Task goal: Write the entries out exactly, with the final line being the one containing "(2356.93 s)".

•••

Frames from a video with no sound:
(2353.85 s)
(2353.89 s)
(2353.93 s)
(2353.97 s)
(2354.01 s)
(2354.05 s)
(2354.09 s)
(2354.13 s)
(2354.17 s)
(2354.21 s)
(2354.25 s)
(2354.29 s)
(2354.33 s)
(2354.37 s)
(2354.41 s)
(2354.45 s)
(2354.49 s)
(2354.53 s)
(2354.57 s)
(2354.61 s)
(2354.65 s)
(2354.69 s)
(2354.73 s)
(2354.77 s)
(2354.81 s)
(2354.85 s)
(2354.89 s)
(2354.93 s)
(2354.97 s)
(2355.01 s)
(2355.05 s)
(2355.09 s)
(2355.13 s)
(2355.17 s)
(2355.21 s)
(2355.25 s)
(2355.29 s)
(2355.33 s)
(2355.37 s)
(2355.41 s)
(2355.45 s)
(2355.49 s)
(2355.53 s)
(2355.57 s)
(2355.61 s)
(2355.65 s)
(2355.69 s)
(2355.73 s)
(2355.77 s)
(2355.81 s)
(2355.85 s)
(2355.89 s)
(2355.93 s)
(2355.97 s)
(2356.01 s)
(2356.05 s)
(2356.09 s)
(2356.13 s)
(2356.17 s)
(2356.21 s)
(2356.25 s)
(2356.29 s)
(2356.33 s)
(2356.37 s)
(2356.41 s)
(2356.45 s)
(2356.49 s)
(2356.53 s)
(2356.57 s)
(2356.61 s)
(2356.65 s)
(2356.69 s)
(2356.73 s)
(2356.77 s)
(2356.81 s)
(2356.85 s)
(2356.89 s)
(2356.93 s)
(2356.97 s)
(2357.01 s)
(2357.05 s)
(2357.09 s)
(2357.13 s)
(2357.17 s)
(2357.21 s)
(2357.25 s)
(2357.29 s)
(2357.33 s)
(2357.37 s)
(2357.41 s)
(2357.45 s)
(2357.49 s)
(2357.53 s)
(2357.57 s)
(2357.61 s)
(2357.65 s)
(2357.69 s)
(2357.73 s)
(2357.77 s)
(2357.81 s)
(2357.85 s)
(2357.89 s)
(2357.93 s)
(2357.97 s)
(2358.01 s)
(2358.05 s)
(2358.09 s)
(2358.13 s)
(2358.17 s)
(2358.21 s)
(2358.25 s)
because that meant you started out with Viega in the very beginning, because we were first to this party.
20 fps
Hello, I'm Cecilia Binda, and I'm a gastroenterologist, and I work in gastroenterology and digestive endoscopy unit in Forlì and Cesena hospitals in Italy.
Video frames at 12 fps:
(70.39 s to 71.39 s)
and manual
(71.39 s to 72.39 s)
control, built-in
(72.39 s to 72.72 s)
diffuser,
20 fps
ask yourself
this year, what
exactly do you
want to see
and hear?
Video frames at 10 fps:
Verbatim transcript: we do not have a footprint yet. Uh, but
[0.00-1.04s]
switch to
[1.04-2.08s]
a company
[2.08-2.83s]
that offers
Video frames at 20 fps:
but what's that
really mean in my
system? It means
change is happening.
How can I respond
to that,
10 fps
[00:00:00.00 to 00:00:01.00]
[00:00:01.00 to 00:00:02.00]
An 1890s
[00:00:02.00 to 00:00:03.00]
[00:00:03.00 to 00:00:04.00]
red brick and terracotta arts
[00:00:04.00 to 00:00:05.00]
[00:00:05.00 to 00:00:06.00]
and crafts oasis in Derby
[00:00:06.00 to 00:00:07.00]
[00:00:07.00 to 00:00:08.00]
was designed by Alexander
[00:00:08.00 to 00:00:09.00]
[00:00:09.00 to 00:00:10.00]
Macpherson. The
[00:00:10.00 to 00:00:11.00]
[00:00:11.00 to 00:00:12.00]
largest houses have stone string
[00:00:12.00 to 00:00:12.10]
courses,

•••

Answer space:
Frames from a video with no sound:
(2353.85 s)
(2353.89 s)
(2353.93 s)
(2353.97 s)
(2354.01 s)
(2354.05 s)
(2354.09 s)
(2354.13 s)
(2354.17 s)
(2354.21 s)
(2354.25 s)
(2354.29 s)
(2354.33 s)
(2354.37 s)
(2354.41 s)
(2354.45 s)
(2354.49 s)
(2354.53 s)
(2354.57 s)
(2354.61 s)
(2354.65 s)
(2354.69 s)
(2354.73 s)
(2354.77 s)
(2354.81 s)
(2354.85 s)
(2354.89 s)
(2354.93 s)
(2354.97 s)
(2355.01 s)
(2355.05 s)
(2355.09 s)
(2355.13 s)
(2355.17 s)
(2355.21 s)
(2355.25 s)
(2355.29 s)
(2355.33 s)
(2355.37 s)
(2355.41 s)
(2355.45 s)
(2355.49 s)
(2355.53 s)
(2355.57 s)
(2355.61 s)
(2355.65 s)
(2355.69 s)
(2355.73 s)
(2355.77 s)
(2355.81 s)
(2355.85 s)
(2355.89 s)
(2355.93 s)
(2355.97 s)
(2356.01 s)
(2356.05 s)
(2356.09 s)
(2356.13 s)
(2356.17 s)
(2356.21 s)
(2356.25 s)
(2356.29 s)
(2356.33 s)
(2356.37 s)
(2356.41 s)
(2356.45 s)
(2356.49 s)
(2356.53 s)
(2356.57 s)
(2356.61 s)
(2356.65 s)
(2356.69 s)
(2356.73 s)
(2356.77 s)
(2356.81 s)
(2356.85 s)
(2356.89 s)
(2356.93 s)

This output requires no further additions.